Beyaz atlı prenslere yakışır bir şekilde, prensese evlilik teklifinin gerçekleştiği, o muzzam an..
Ve Defne'nin, sıkıntıları bitti zannedip, Ömer'e deliler gibi koşarak "Evet!" diye bağırmasıyla başlayıp, dudakların tekrar birleşmesiyle sonlanan o an..
Hangimiz dönüp dönüp tekrar izlemedik o sahneleri? Hangimiz sevmedik çılgınlar gibi?

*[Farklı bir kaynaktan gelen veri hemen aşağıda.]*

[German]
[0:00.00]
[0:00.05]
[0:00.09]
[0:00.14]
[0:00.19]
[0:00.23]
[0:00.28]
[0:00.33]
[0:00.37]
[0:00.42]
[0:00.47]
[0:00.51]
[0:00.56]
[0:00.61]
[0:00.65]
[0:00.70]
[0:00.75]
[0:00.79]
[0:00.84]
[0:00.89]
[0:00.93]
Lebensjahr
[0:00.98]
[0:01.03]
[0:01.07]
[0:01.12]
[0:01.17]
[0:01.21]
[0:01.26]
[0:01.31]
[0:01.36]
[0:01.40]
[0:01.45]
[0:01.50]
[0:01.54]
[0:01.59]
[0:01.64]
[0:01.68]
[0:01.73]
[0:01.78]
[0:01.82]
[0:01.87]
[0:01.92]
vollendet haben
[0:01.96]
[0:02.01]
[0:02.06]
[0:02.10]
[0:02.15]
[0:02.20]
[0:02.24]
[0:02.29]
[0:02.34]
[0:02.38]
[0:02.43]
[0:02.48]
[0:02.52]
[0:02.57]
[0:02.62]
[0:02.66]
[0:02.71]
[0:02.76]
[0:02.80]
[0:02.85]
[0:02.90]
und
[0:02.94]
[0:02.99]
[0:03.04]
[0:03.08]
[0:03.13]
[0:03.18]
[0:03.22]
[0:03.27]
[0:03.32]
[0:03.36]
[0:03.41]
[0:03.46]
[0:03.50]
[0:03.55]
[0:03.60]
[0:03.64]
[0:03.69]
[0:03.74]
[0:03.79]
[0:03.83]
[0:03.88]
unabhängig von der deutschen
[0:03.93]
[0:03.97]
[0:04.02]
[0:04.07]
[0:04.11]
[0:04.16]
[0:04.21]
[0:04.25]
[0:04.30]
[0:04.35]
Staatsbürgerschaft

Ve o merak edilen sahne, Defne'nin -sözde- yüklerinden sıyrılıp, dolu dolu seven, saçmalamayan bir Defne olarak Ömer'e, "Geldim," dediği o an.. Tam da anlattığı gibi, sözünü tutmuş Defne. "Evlenelim" diyenin, Defne oluşu, beni mutlu etti, şimdi her şey oturdu kafamda, teşekkürler bu geri dönüş için.

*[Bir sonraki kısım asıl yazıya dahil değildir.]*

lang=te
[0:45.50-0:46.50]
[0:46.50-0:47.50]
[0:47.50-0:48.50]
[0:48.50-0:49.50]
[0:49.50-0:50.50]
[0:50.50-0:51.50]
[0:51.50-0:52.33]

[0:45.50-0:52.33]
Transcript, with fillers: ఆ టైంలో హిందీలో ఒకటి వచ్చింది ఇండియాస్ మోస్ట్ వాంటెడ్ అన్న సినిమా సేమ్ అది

Defne'nin ilk iş gününde, Ömer'in ona bakışlarından direkt etkilenme sinyali alan Yasemin, bir Kiralık Aşk oyununa Yasemin'e olan o zamanlar aşk zannettiği hisler yüzünden dahil olan Sinan, ikinci bölümde "Aslı'yı hiç kucağına almadın ama," imasına, "Çünkü Aslı yanımda hiç ayağını burkmadı kardeşim," şeklinde Defne'ye olan hislerini örseleyen Ömer ve en başından beri kalbinde yeşertip filizlendirdiği aşkla, zaman içinde girmediği cendere, katlanmadığı acı, söylemediği yalan, almadığı tehdit kalmayan, her şeye rağmen sıyrılıp da yine de Ömer'e kavuşmanın bir yolunu arayan ve belki sonunda bulan Defne.. Dört kişi, yaşanan onca acı tatlı anıyı, dörtlü kombinasyonlarca yaşanmış kıskançlık krizlerini arkalarında bırakarak, aynı masada oturacak medeniyet seviyesindeler, yerim. Ömer genelde, aşk acısı çekerken, Sinan'ın kapısını çalıp, "Biz sevgiliydik, ayrıldık. Evlenecektik, ayrıldık," şeklinde, paylaşımlarda bulunduğu için, bu mutluluğu yaşaması gereken en önemli kişilerden birisidir Sinan, diye düşünüyorum ben. Hep birlikte mutlular, olsunlar artık. Bilinç altım oyunu artık herkesin bildiği yönünde algıladığı için, Yasemin "Engel neydi?" diye sorduğunda, bir kal geldi bana. Sanırım Defne'ye ve Sinan'a da. Sinan'ın öksürük krizine şüpheli gözlerle yaklaşan bir Ömer vardı o masada, ben bunu sezdim, altını çizeyim.